Ultimately the misunderstanding reminds me of the old adage: When you assume things, you make an—donkey (to avoid using a synonym often used by Shakespeare that may offend the same public that censored the production!) out of you and me.

posted by Thespian on Nov 21, 2011 at 04:30:57 pm     #   2 people liked this

It was not as bad as intended. It was cleaned up. I for one am sick of the oversexualization of this generation. Shakespeare understood the beauty of the subtlety and mystery of sex and love. Something that is lost on this generation where pictures of big vagina couches are considered appropriate.

posted by ilovetoledo on Nov 21, 2011 at 04:54:08 pm     #  

Oversexualization? Umm, the US has been stuck in the puritan stone ages when you compare us to the rest of the contemporary world. Kids are afraid and embarrassed of their own bodies. People see a breast or bare bum on TV and get all worked up. I'm sorry, get over it. I would hate to see how someone with this sheltered point of view would do visiting Europe or other countries that don't shame the human body.

posted by JustaSooner on Nov 21, 2011 at 09:53:01 pm     #   2 people liked this

To each their own. I don't begrudge anyone their values. They should have been more upfront about what they intended though. So folks he didn't want that sort of thing could avoid it.

posted by ilovetoledo on Nov 21, 2011 at 10:50:48 pm     #  

Anybody else think of this old Onion article: Unconventional Director Sets Shakespeare Play in Time, Place Shakespeare Intended

posted by TheTalentedMrC on Nov 22, 2011 at 01:13:00 pm     #  

As someone who has lived in several cities in Europe and traveled around the world, I agree that the American attitude towards the body is repressed. I am always shocked how American children are exposed to extreme violence, but the slightest hint of nudity or sexuality (even in a tasteful and artistic way) is completely censored. In Europe it is the opposite: violence on TV is censored, but sexuality (that is not gratuitous) is considered okay. Perhaps it is the fact that their piazzas are overflowing with nude statues by great Renaissance artists that allow them to have a much more free attitude. The Europeans I know, incidentally, also seem to have a much more balanced attitude in their relationships with one another--and studies have proven that the United States has one of the highest ratios of violent crime (more info of which, can be found in "The Economist") As Marlene Dietrich once said "In America sex is an obsession, in other parts of the world it is a fact".

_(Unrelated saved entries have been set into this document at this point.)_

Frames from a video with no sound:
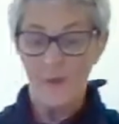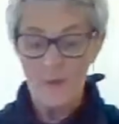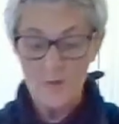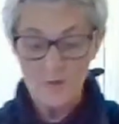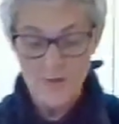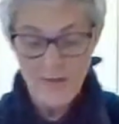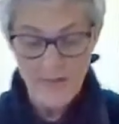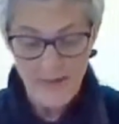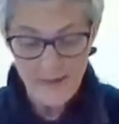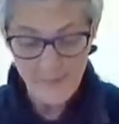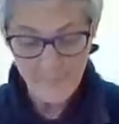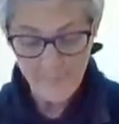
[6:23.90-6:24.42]

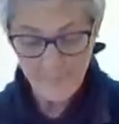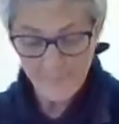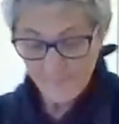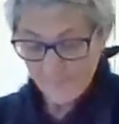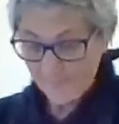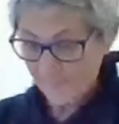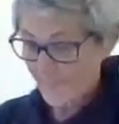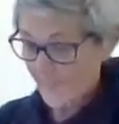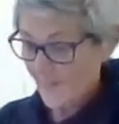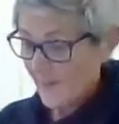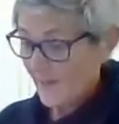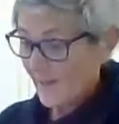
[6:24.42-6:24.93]
Okay,
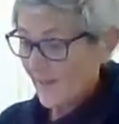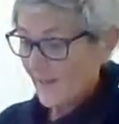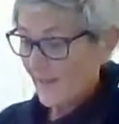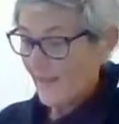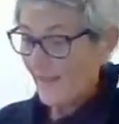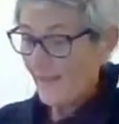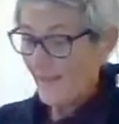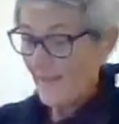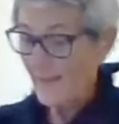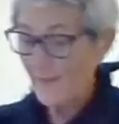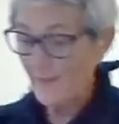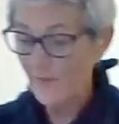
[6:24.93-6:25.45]

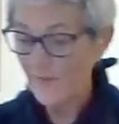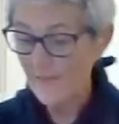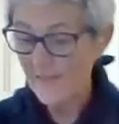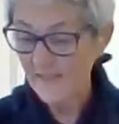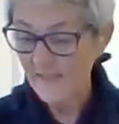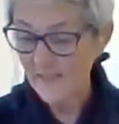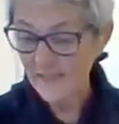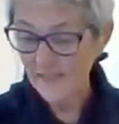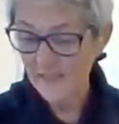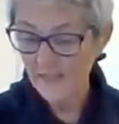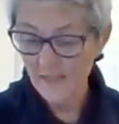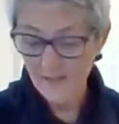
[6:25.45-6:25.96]
it was
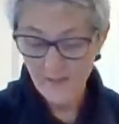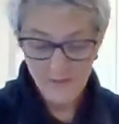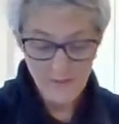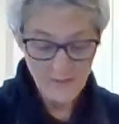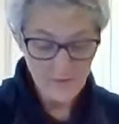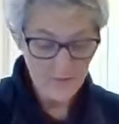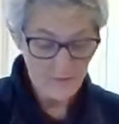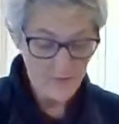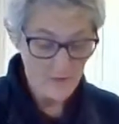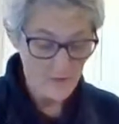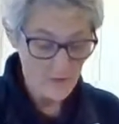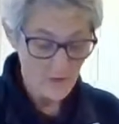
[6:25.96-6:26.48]
in
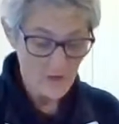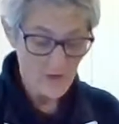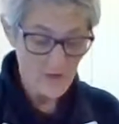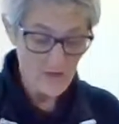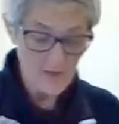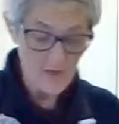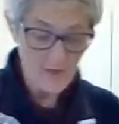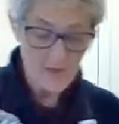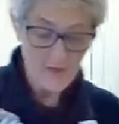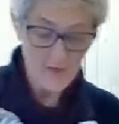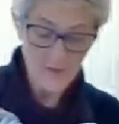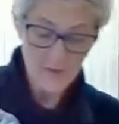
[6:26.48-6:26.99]

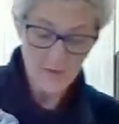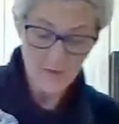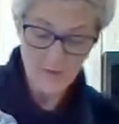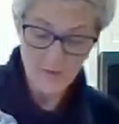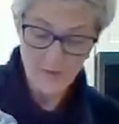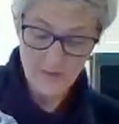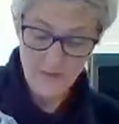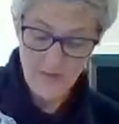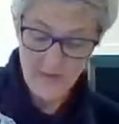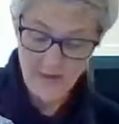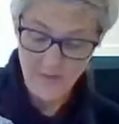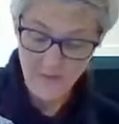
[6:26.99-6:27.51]
for
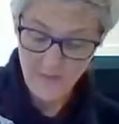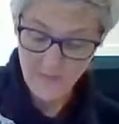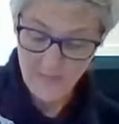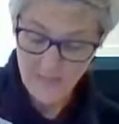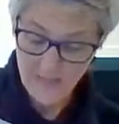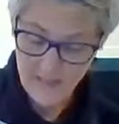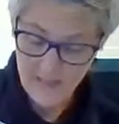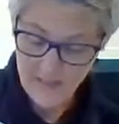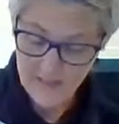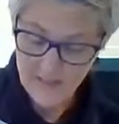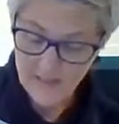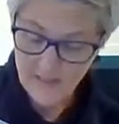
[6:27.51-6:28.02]
3.5
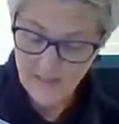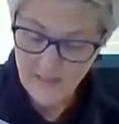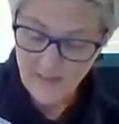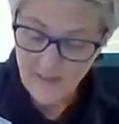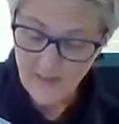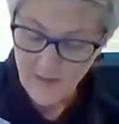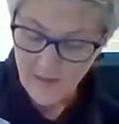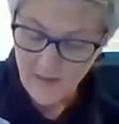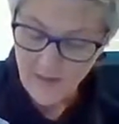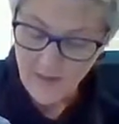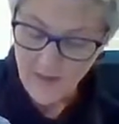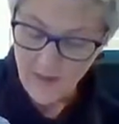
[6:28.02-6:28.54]
minutes
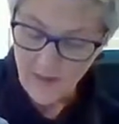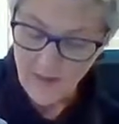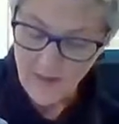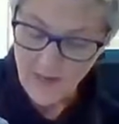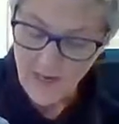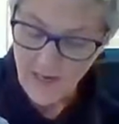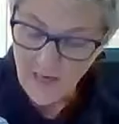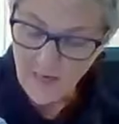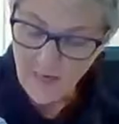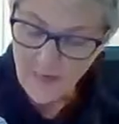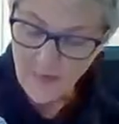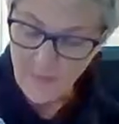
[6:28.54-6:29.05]
on
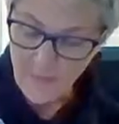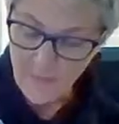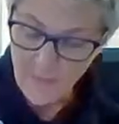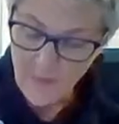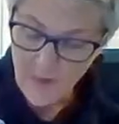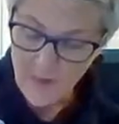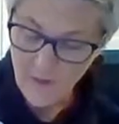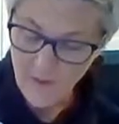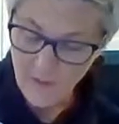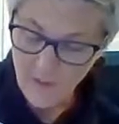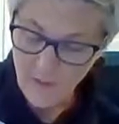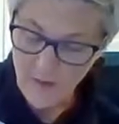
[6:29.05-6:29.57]
high on the
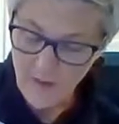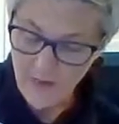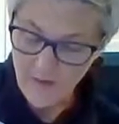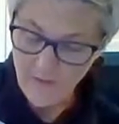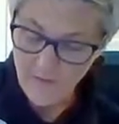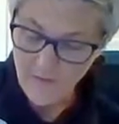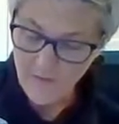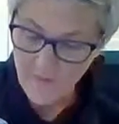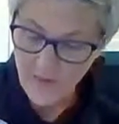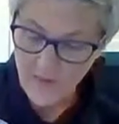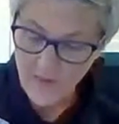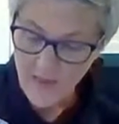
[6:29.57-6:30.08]

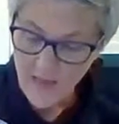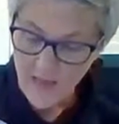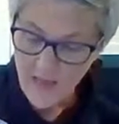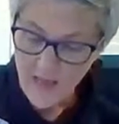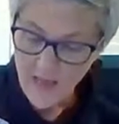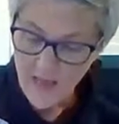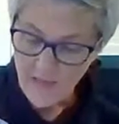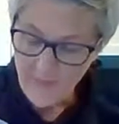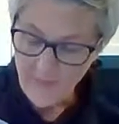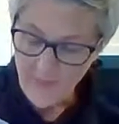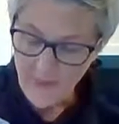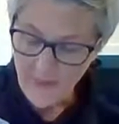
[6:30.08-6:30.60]
microwave,
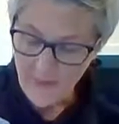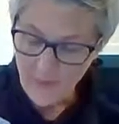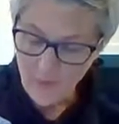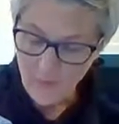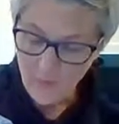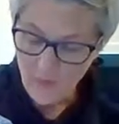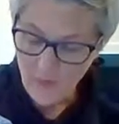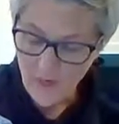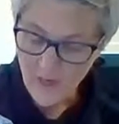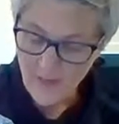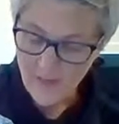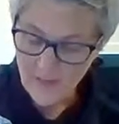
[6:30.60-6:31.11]
and then it
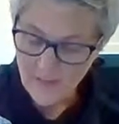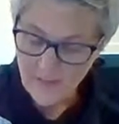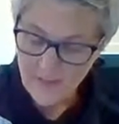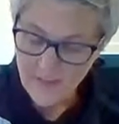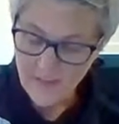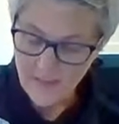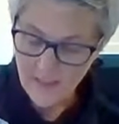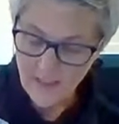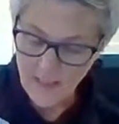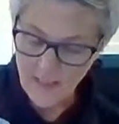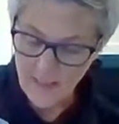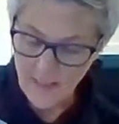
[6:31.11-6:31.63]

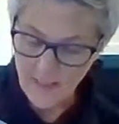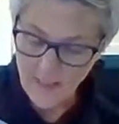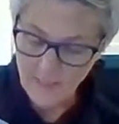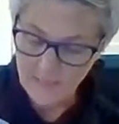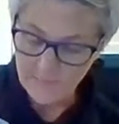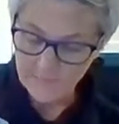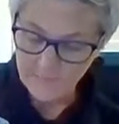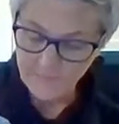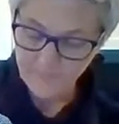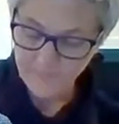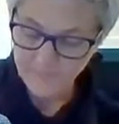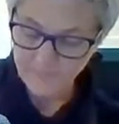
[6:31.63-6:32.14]
was,
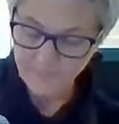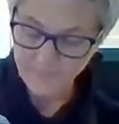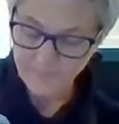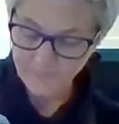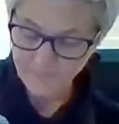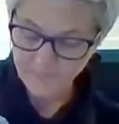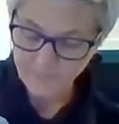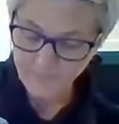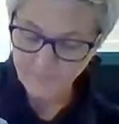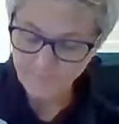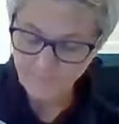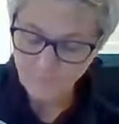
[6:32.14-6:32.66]
I
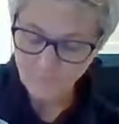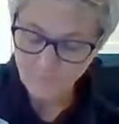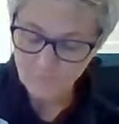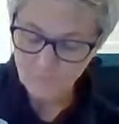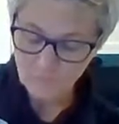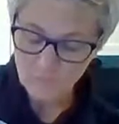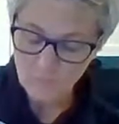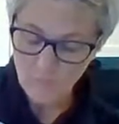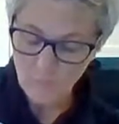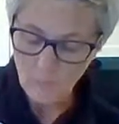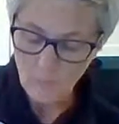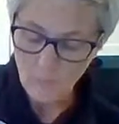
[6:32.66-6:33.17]

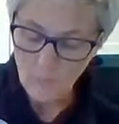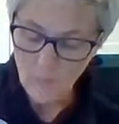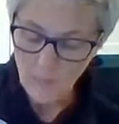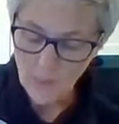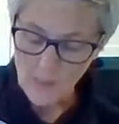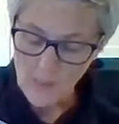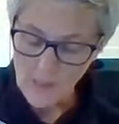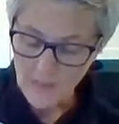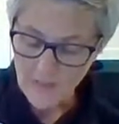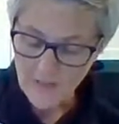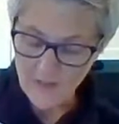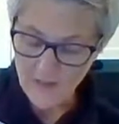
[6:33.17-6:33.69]

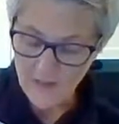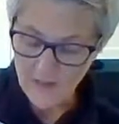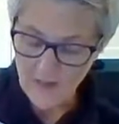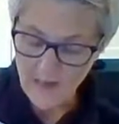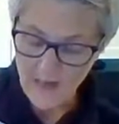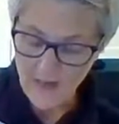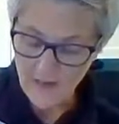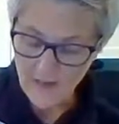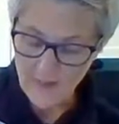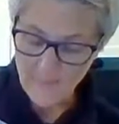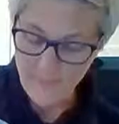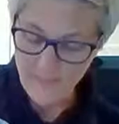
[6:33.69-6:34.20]
took it
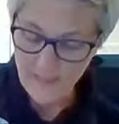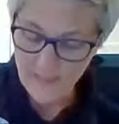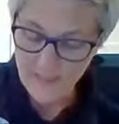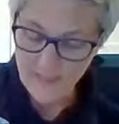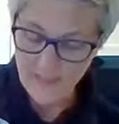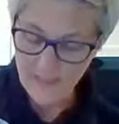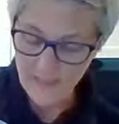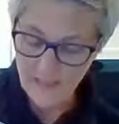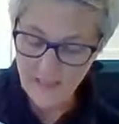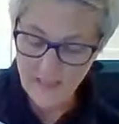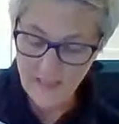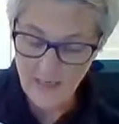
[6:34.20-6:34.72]
out, I
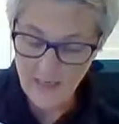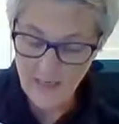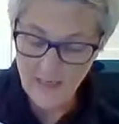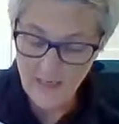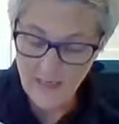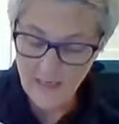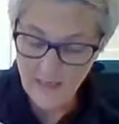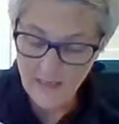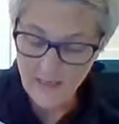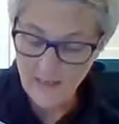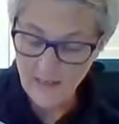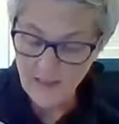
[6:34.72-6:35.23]
mixed it,
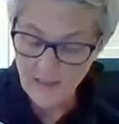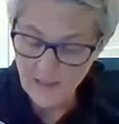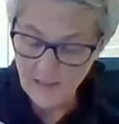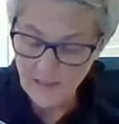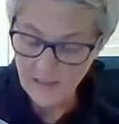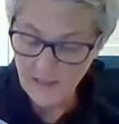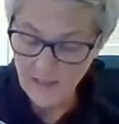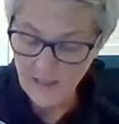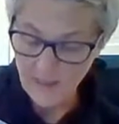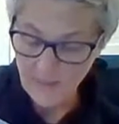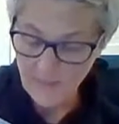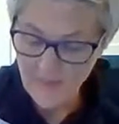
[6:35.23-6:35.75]
I
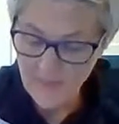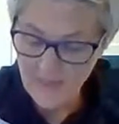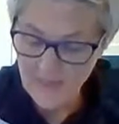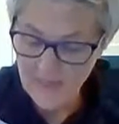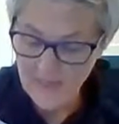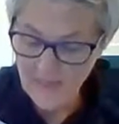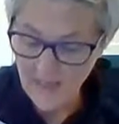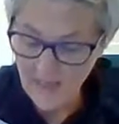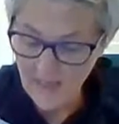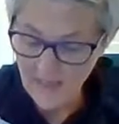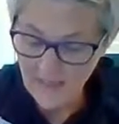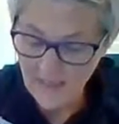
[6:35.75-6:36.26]
cleaned up the
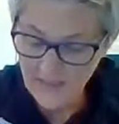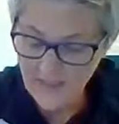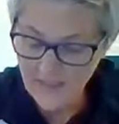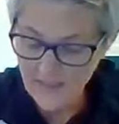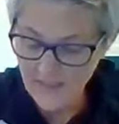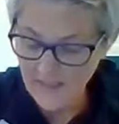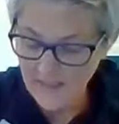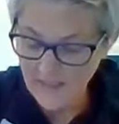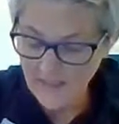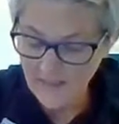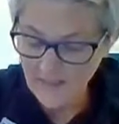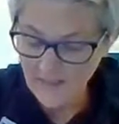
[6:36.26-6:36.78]

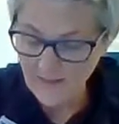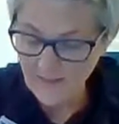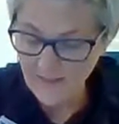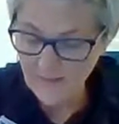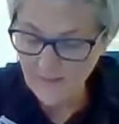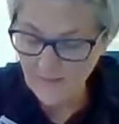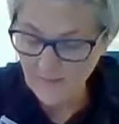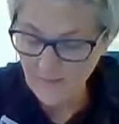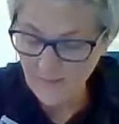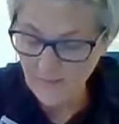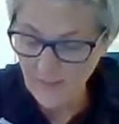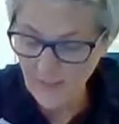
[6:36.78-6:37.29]
sides.
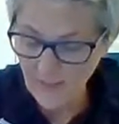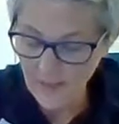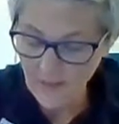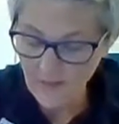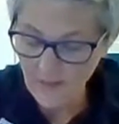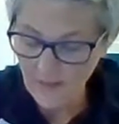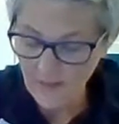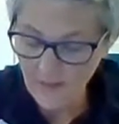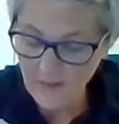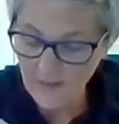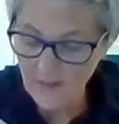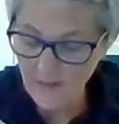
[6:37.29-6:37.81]
Oh my
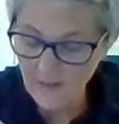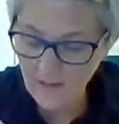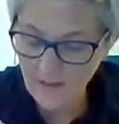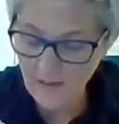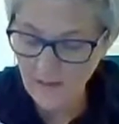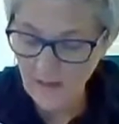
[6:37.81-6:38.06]
God.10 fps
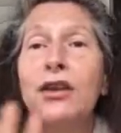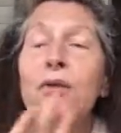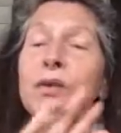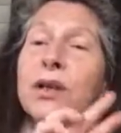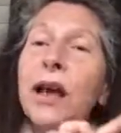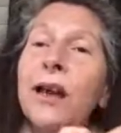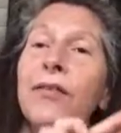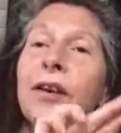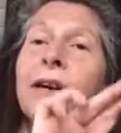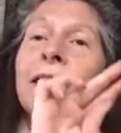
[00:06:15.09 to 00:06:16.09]
So it was kind
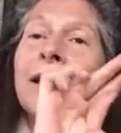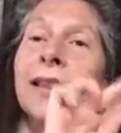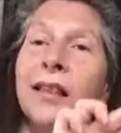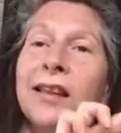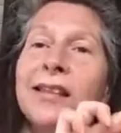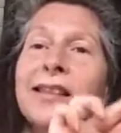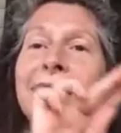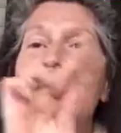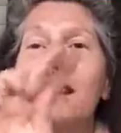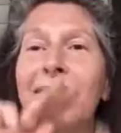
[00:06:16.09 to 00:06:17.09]
of a this
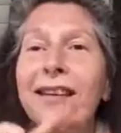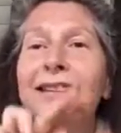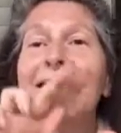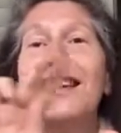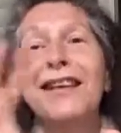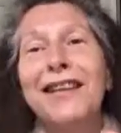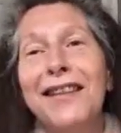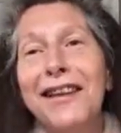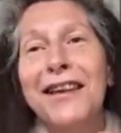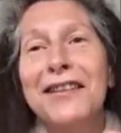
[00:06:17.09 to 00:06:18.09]
led to this led to
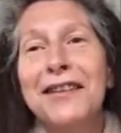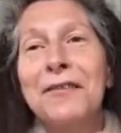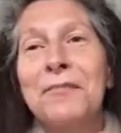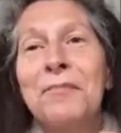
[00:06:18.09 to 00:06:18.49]
this.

Incidentally, I do know what the original production was going to be, and there was nothing gratuitous or licentious about it. The so-called sexual moments were farcical, funny and real--and this is Shakespeare's great strength: His ability to understand and reveal every level of human existence, from the base, to the bawdy to the most transcendent. In fact, if you read Eric Partridge's "Shakespeare's Bawdy", or Harold Bloom's "Shakespeare: The Invention of the Body" you will gain a deeper understanding of the true complexity of Shakespeare's oeuvre. To insist on imposing subjective social restrictions on his work and to minimize his exploration of love to only the "subtle and mysterious" is to misunderstand the bigger, universal scope of his work. Sexual awakening is more than just mysterious and subtle, it is also powerful, all encompassing, passionate and sometimes obsessive. If we forget that with age, we lose the ability to communicate to the younger generation.